• _PROBLEM REQUIREMENTS_: Repeat, exactly as written, all of the entries, but not their pictures.

• _PROVIDED ENTRIES_:
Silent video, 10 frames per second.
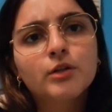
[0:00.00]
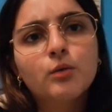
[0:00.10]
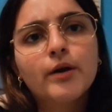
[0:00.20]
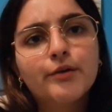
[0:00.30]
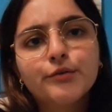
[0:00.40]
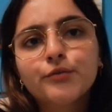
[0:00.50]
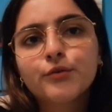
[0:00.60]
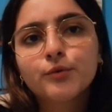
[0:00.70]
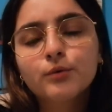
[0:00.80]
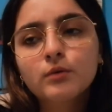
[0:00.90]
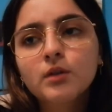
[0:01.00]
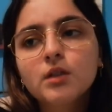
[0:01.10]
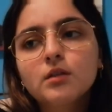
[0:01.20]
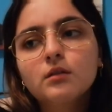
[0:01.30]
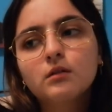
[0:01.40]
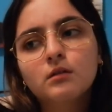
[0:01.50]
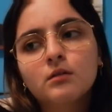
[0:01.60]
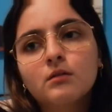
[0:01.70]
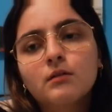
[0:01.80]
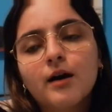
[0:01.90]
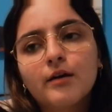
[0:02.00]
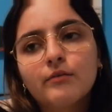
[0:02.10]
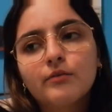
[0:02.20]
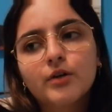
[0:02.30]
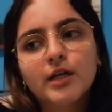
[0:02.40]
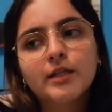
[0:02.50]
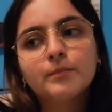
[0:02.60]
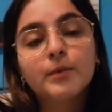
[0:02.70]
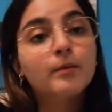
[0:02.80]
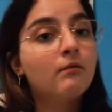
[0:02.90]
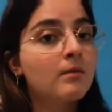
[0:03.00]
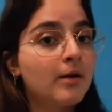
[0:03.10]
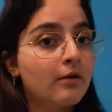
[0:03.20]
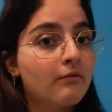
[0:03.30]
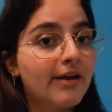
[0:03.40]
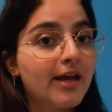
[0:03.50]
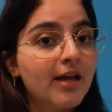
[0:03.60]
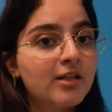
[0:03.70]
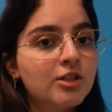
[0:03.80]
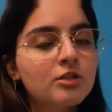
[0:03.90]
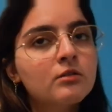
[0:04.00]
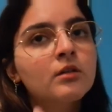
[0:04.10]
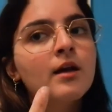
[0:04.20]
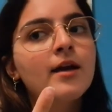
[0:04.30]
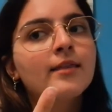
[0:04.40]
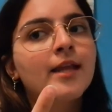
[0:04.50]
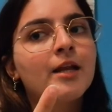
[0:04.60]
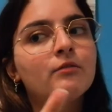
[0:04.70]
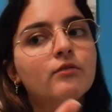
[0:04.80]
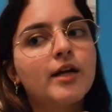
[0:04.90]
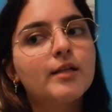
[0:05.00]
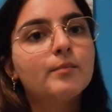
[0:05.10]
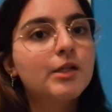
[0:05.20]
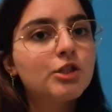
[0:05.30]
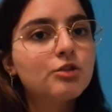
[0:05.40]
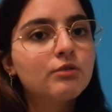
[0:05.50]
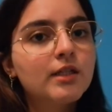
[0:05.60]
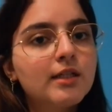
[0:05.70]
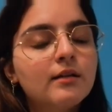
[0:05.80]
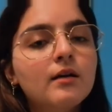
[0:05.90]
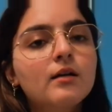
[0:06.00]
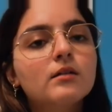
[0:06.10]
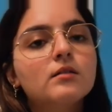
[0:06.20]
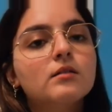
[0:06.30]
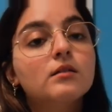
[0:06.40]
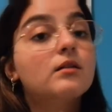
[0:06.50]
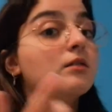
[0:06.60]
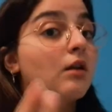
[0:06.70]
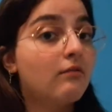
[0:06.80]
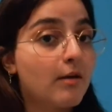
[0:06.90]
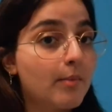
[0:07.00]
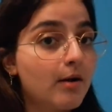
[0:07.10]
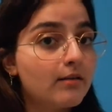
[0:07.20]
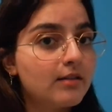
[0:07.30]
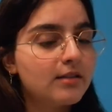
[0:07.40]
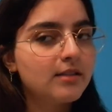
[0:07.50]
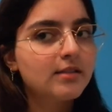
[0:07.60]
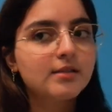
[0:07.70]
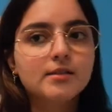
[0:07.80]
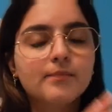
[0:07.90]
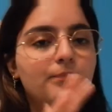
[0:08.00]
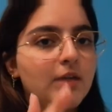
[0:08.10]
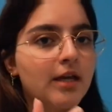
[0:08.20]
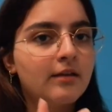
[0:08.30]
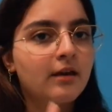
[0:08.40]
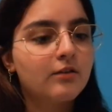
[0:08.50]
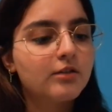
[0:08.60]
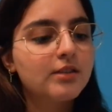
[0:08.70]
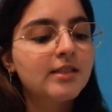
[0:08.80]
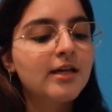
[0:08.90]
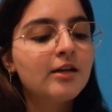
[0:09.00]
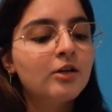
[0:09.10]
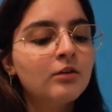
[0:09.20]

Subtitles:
read quite a few. I've read People We Meet on Vacation, then I read Beach Read, The Love Hypothesis, and others.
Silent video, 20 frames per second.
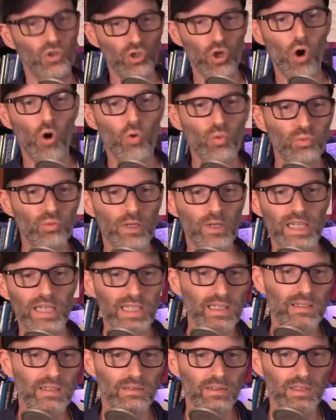of all, go
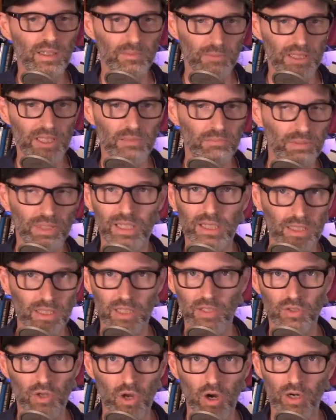read Timothy B.
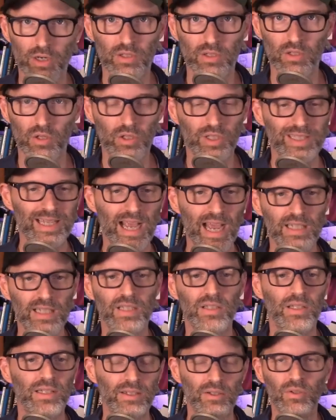Lee's article. It's
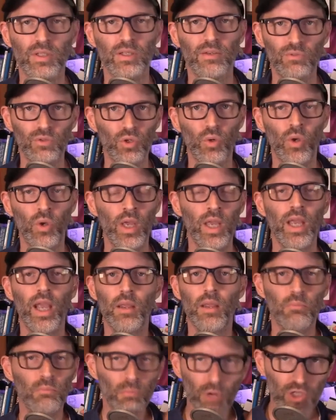excellent. It'll give you
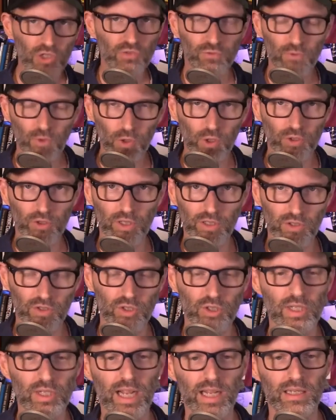a much fuller
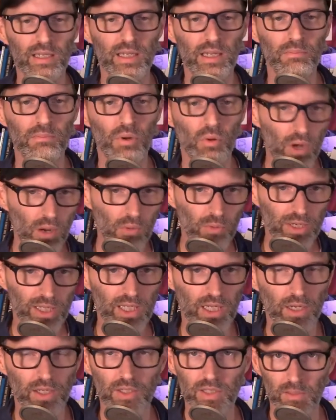understanding. But I want
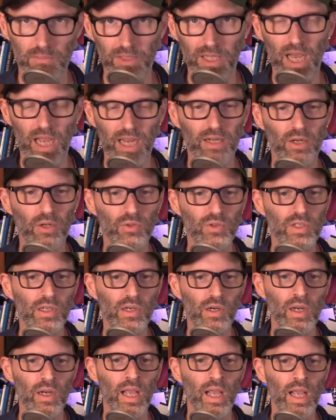to hit on some of the high notes
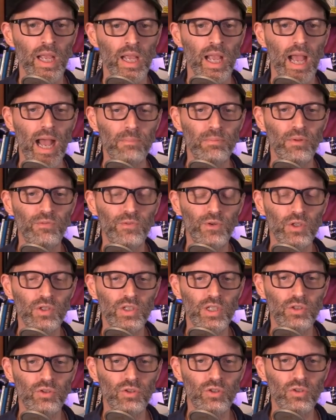here. Apple
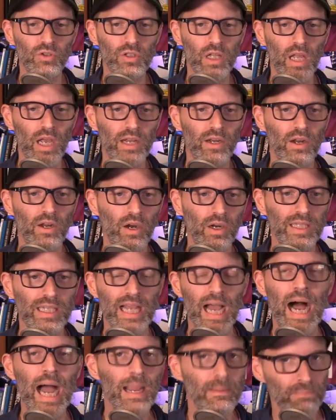first introduced LiDAR in
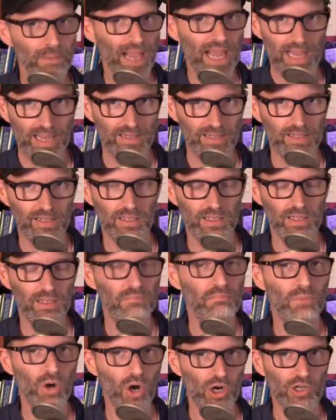the iPad
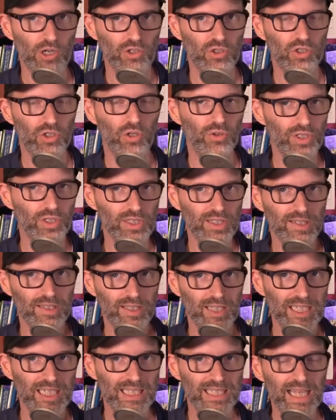in March. So this
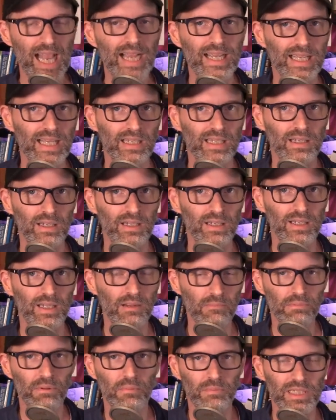is the second
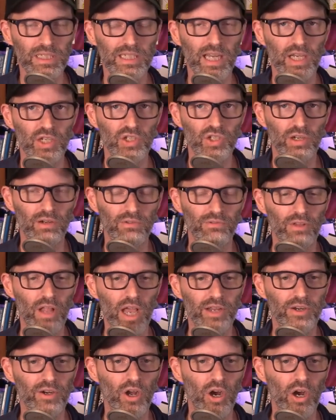implementation of
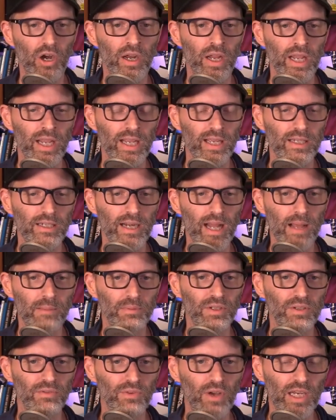LiDAR in an
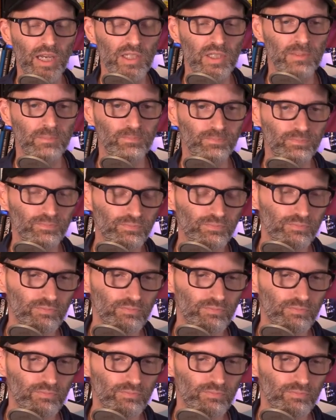Apple device.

• _WRITTEN SOLUTION_:
Silent video, 10 frames per second.
[0:00.00]
[0:00.10]
[0:00.20]
[0:00.30]
[0:00.40]
[0:00.50]
[0:00.60]
[0:00.70]
[0:00.80]
[0:00.90]
[0:01.00]
[0:01.10]
[0:01.20]
[0:01.30]
[0:01.40]
[0:01.50]
[0:01.60]
[0:01.70]
[0:01.80]
[0:01.90]
[0:02.00]
[0:02.10]
[0:02.20]
[0:02.30]
[0:02.40]
[0:02.50]
[0:02.60]
[0:02.70]
[0:02.80]
[0:02.90]
[0:03.00]
[0:03.10]
[0:03.20]
[0:03.30]
[0:03.40]
[0:03.50]
[0:03.60]
[0:03.70]
[0:03.80]
[0:03.90]
[0:04.00]
[0:04.10]
[0:04.20]
[0:04.30]
[0:04.40]
[0:04.50]
[0:04.60]
[0:04.70]
[0:04.80]
[0:04.90]
[0:05.00]
[0:05.10]
[0:05.20]
[0:05.30]
[0:05.40]
[0:05.50]
[0:05.60]
[0:05.70]
[0:05.80]
[0:05.90]
[0:06.00]
[0:06.10]
[0:06.20]
[0:06.30]
[0:06.40]
[0:06.50]
[0:06.60]
[0:06.70]
[0:06.80]
[0:06.90]
[0:07.00]
[0:07.10]
[0:07.20]
[0:07.30]
[0:07.40]
[0:07.50]
[0:07.60]
[0:07.70]
[0:07.80]
[0:07.90]
[0:08.00]
[0:08.10]
[0:08.20]
[0:08.30]
[0:08.40]
[0:08.50]
[0:08.60]
[0:08.70]
[0:08.80]
[0:08.90]
[0:09.00]
[0:09.10]
[0:09.20]

Subtitles:
read quite a few. I've read People We Meet on Vacation, then I read Beach Read, The Love Hypothesis, and others.
Silent video, 20 frames per second.
of all, go
read Timothy B.
Lee's article. It's
excellent. It'll give you
a much fuller
understanding. But I want
to hit on some of the high notes
here. Apple
first introduced LiDAR in
the iPad
in March. So this
is the second
implementation of
LiDAR in an
Apple device.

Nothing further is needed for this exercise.